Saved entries
--------------------

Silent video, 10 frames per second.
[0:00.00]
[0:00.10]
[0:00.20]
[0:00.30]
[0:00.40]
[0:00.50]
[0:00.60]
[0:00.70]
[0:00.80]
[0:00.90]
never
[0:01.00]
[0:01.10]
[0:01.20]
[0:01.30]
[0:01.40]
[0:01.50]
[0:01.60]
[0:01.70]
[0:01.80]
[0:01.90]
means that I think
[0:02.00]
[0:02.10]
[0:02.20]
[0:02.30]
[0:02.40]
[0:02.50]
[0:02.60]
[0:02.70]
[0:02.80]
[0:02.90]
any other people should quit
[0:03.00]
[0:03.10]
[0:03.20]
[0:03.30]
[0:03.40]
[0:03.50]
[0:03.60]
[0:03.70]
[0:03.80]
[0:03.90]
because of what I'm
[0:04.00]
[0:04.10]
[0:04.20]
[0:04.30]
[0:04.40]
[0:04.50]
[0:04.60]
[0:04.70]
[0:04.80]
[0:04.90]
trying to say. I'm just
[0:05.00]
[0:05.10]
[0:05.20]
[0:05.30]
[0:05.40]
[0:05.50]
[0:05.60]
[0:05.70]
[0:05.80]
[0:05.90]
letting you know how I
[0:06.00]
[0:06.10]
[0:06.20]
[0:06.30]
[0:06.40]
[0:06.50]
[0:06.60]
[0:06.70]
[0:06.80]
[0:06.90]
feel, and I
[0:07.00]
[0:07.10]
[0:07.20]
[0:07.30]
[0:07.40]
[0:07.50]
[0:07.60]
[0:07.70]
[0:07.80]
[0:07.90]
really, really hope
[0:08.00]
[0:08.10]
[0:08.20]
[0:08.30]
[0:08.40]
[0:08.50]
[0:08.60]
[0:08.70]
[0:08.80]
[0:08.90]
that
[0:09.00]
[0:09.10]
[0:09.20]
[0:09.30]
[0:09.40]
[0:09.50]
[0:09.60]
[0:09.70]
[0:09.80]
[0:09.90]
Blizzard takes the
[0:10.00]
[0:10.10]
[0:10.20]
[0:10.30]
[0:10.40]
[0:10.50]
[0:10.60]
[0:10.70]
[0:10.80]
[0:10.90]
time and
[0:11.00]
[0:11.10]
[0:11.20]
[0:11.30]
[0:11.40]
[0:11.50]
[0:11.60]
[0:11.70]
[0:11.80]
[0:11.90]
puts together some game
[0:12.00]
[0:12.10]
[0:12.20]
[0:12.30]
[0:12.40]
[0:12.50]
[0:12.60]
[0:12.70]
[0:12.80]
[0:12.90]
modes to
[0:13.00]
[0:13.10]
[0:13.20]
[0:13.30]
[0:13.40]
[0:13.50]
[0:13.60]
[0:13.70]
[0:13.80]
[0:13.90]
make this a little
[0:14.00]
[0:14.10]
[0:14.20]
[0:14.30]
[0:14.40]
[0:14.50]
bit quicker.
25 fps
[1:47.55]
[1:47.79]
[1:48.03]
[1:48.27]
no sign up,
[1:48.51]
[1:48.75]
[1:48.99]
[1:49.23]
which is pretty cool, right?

--------------------

### Aim of the exercise
Copy each record exactly, leaving nothing out.

### Exercise answer
Silent video, 10 frames per second.
[0:00.00]
[0:00.10]
[0:00.20]
[0:00.30]
[0:00.40]
[0:00.50]
[0:00.60]
[0:00.70]
[0:00.80]
[0:00.90]
never
[0:01.00]
[0:01.10]
[0:01.20]
[0:01.30]
[0:01.40]
[0:01.50]
[0:01.60]
[0:01.70]
[0:01.80]
[0:01.90]
means that I think
[0:02.00]
[0:02.10]
[0:02.20]
[0:02.30]
[0:02.40]
[0:02.50]
[0:02.60]
[0:02.70]
[0:02.80]
[0:02.90]
any other people should quit
[0:03.00]
[0:03.10]
[0:03.20]
[0:03.30]
[0:03.40]
[0:03.50]
[0:03.60]
[0:03.70]
[0:03.80]
[0:03.90]
because of what I'm
[0:04.00]
[0:04.10]
[0:04.20]
[0:04.30]
[0:04.40]
[0:04.50]
[0:04.60]
[0:04.70]
[0:04.80]
[0:04.90]
trying to say. I'm just
[0:05.00]
[0:05.10]
[0:05.20]
[0:05.30]
[0:05.40]
[0:05.50]
[0:05.60]
[0:05.70]
[0:05.80]
[0:05.90]
letting you know how I
[0:06.00]
[0:06.10]
[0:06.20]
[0:06.30]
[0:06.40]
[0:06.50]
[0:06.60]
[0:06.70]
[0:06.80]
[0:06.90]
feel, and I
[0:07.00]
[0:07.10]
[0:07.20]
[0:07.30]
[0:07.40]
[0:07.50]
[0:07.60]
[0:07.70]
[0:07.80]
[0:07.90]
really, really hope
[0:08.00]
[0:08.10]
[0:08.20]
[0:08.30]
[0:08.40]
[0:08.50]
[0:08.60]
[0:08.70]
[0:08.80]
[0:08.90]
that
[0:09.00]
[0:09.10]
[0:09.20]
[0:09.30]
[0:09.40]
[0:09.50]
[0:09.60]
[0:09.70]
[0:09.80]
[0:09.90]
Blizzard takes the
[0:10.00]
[0:10.10]
[0:10.20]
[0:10.30]
[0:10.40]
[0:10.50]
[0:10.60]
[0:10.70]
[0:10.80]
[0:10.90]
time and
[0:11.00]
[0:11.10]
[0:11.20]
[0:11.30]
[0:11.40]
[0:11.50]
[0:11.60]
[0:11.70]
[0:11.80]
[0:11.90]
puts together some game
[0:12.00]
[0:12.10]
[0:12.20]
[0:12.30]
[0:12.40]
[0:12.50]
[0:12.60]
[0:12.70]
[0:12.80]
[0:12.90]
modes to
[0:13.00]
[0:13.10]
[0:13.20]
[0:13.30]
[0:13.40]
[0:13.50]
[0:13.60]
[0:13.70]
[0:13.80]
[0:13.90]
make this a little
[0:14.00]
[0:14.10]
[0:14.20]
[0:14.30]
[0:14.40]
[0:14.50]
bit quicker.
25 fps
[1:47.55]
[1:47.79]
[1:48.03]
[1:48.27]
no sign up,
[1:48.51]
[1:48.75]
[1:48.99]
[1:49.23]
which is pretty cool, right?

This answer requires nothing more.